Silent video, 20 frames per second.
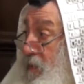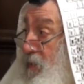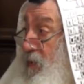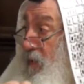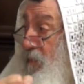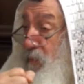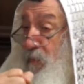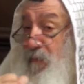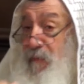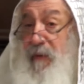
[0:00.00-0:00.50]

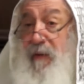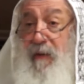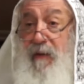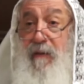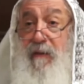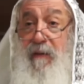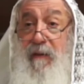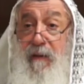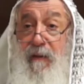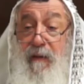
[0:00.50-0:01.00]
You have to feel
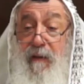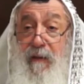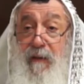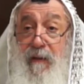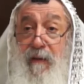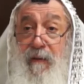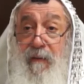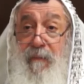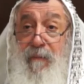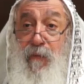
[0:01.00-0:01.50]
it.
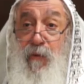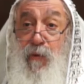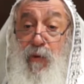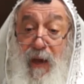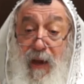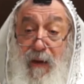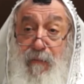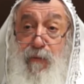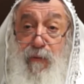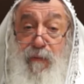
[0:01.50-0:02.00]

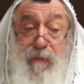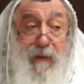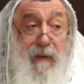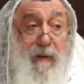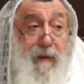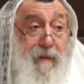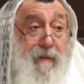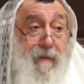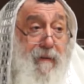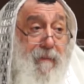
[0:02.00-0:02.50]
You have to
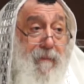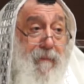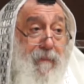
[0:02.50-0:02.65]
feel it.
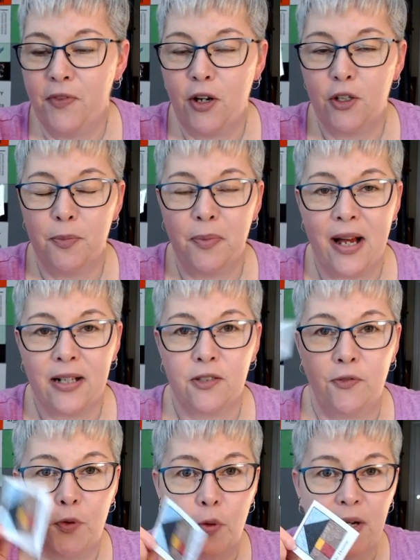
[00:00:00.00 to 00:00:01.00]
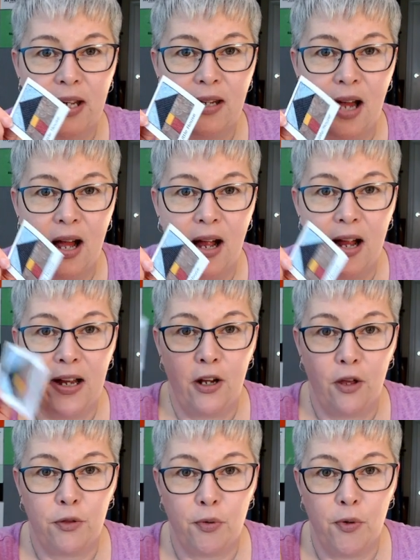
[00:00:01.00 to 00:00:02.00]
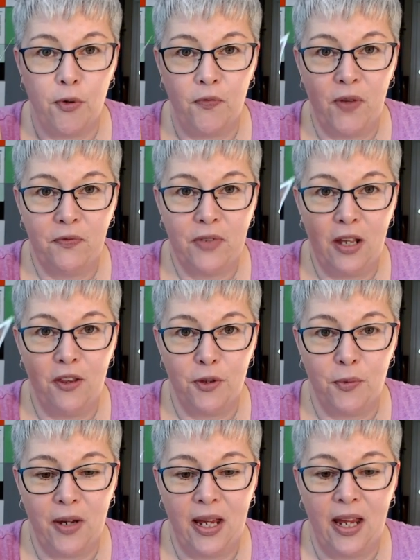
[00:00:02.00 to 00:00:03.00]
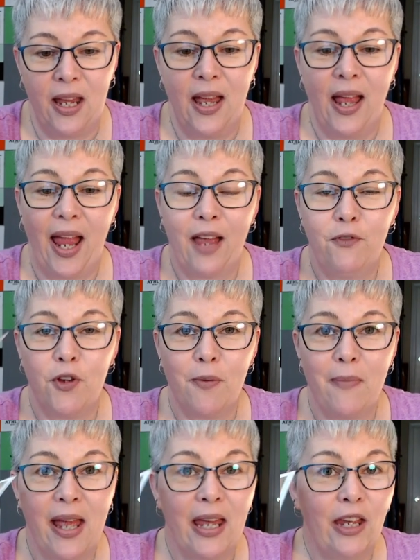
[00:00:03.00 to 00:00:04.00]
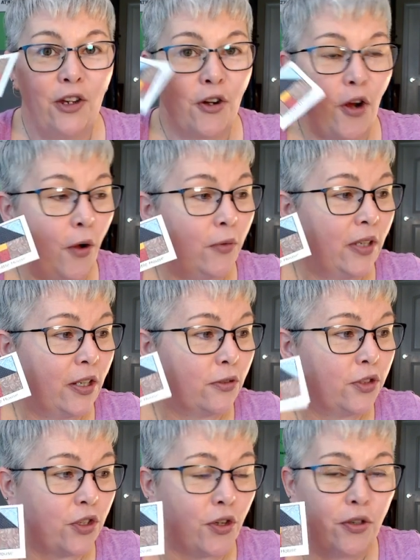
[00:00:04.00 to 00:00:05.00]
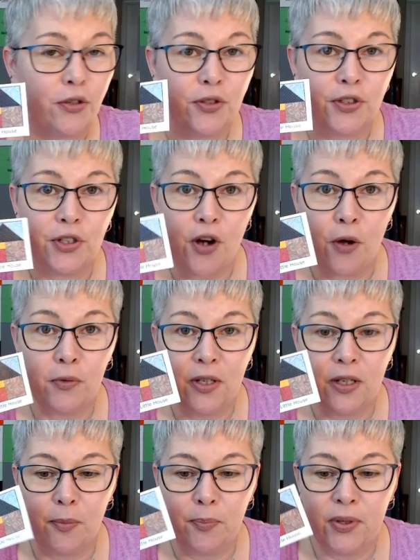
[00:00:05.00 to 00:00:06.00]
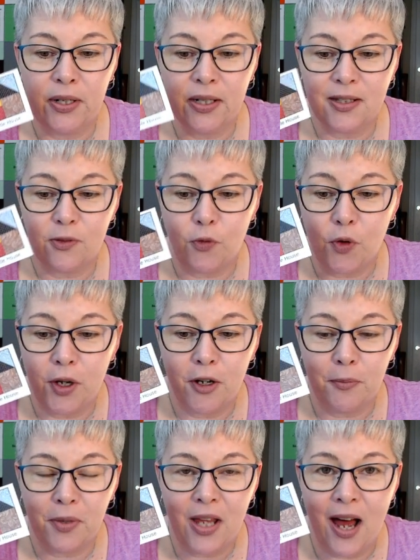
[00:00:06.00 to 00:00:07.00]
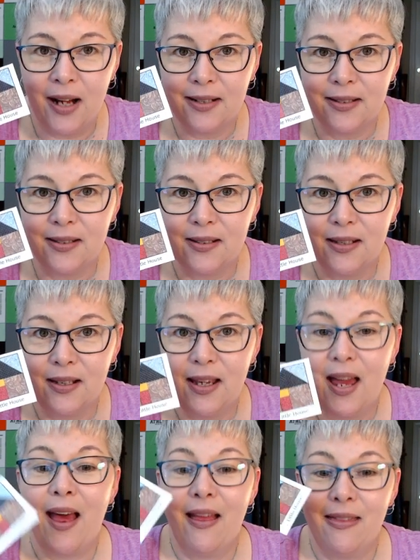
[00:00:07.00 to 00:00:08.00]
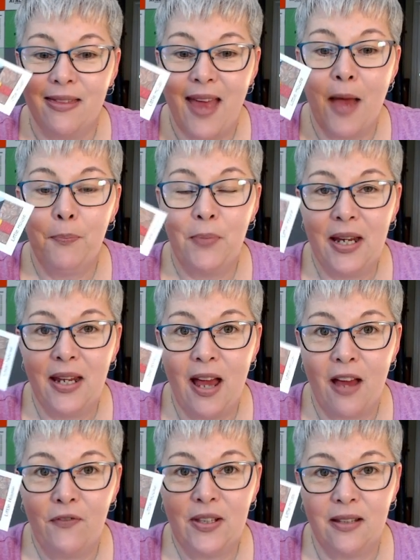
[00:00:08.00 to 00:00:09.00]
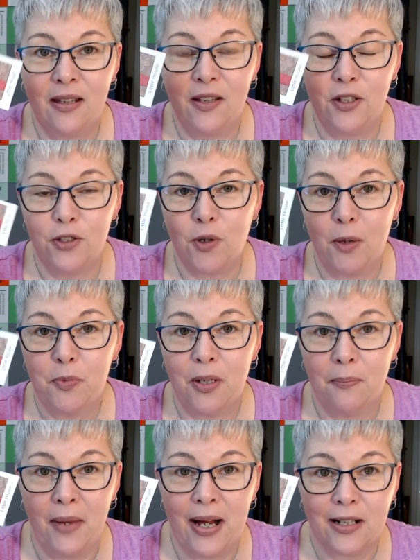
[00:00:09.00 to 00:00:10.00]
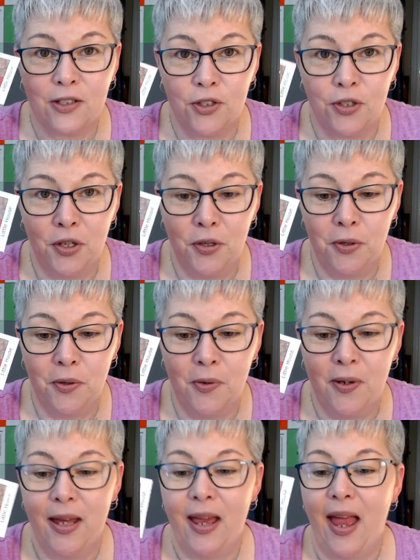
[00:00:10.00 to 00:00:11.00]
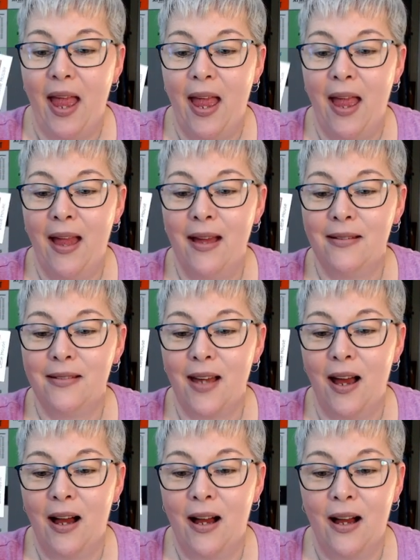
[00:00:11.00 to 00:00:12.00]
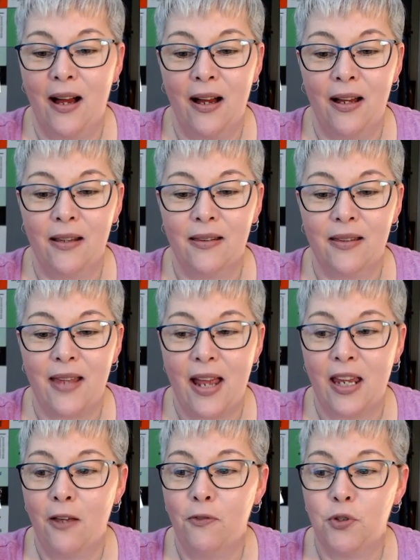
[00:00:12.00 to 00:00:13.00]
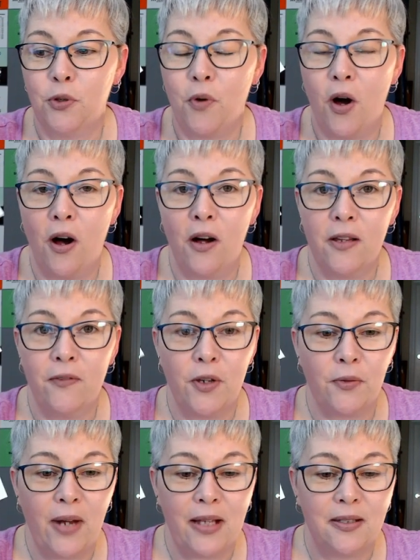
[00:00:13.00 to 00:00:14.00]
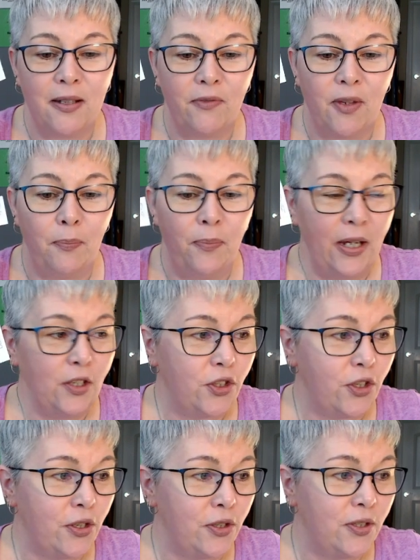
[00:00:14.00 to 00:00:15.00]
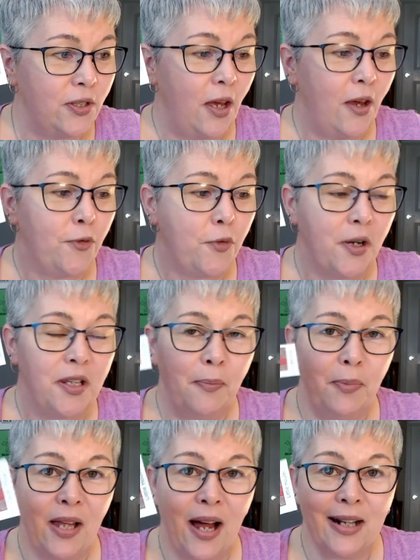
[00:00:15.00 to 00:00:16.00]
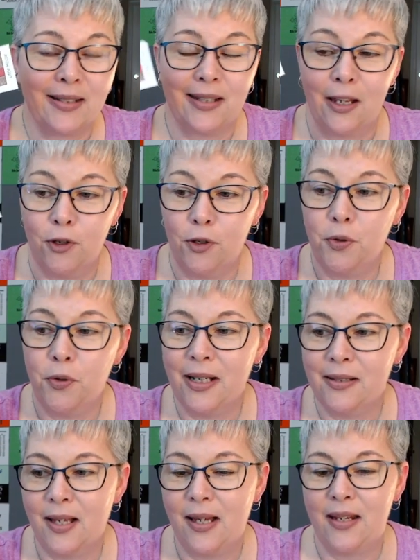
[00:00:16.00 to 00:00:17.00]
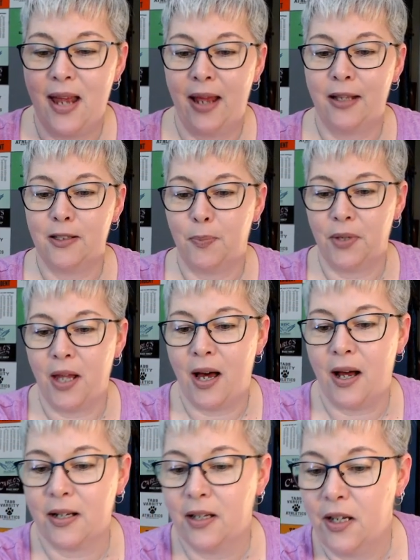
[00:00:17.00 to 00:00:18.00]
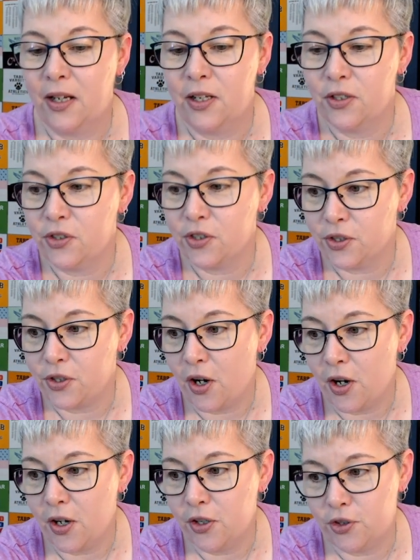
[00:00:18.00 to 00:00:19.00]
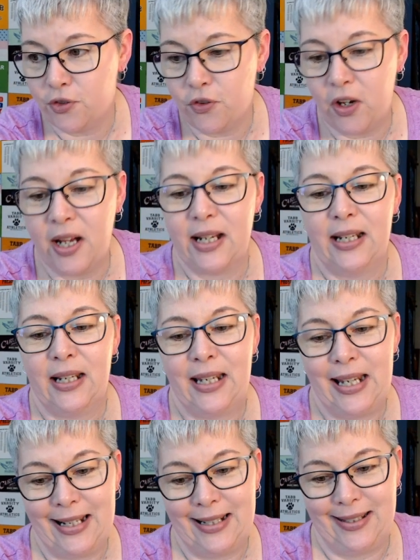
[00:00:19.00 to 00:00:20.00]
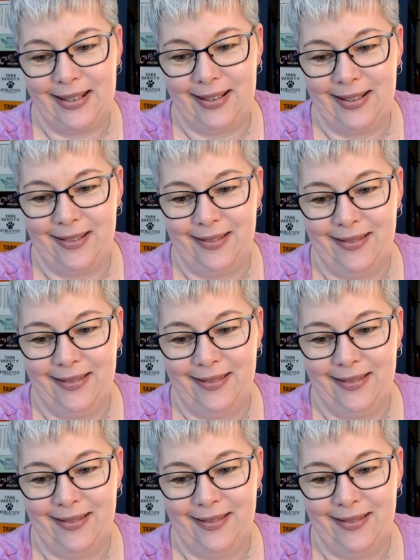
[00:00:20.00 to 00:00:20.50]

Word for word: there's blocks 49 through 53 if you're making your own little journals, your own little books for your blocks, that PDF is in the description box too. And uh, that gives you all of the rest of the pictures for the blocks, including today's block, Starstruck Geese.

==================================================

■ **About this task**:
Within the material above, only the stretch from the line holding "[0:02.00-0:02.50]" through the line holding "[00:00:20.00 to 00:00:20.50]" is to be restated exactly. Pictures are dropped.

■ **Your solution**:
[0:02.00-0:02.50]
You have to
[0:02.50-0:02.65]
feel it.
[00:00:00.00 to 00:00:01.00]
[00:00:01.00 to 00:00:02.00]
[00:00:02.00 to 00:00:03.00]
[00:00:03.00 to 00:00:04.00]
[00:00:04.00 to 00:00:05.00]
[00:00:05.00 to 00:00:06.00]
[00:00:06.00 to 00:00:07.00]
[00:00:07.00 to 00:00:08.00]
[00:00:08.00 to 00:00:09.00]
[00:00:09.00 to 00:00:10.00]
[00:00:10.00 to 00:00:11.00]
[00:00:11.00 to 00:00:12.00]
[00:00:12.00 to 00:00:13.00]
[00:00:13.00 to 00:00:14.00]
[00:00:14.00 to 00:00:15.00]
[00:00:15.00 to 00:00:16.00]
[00:00:16.00 to 00:00:17.00]
[00:00:17.00 to 00:00:18.00]
[00:00:18.00 to 00:00:19.00]
[00:00:19.00 to 00:00:20.00]
[00:00:20.00 to 00:00:20.50]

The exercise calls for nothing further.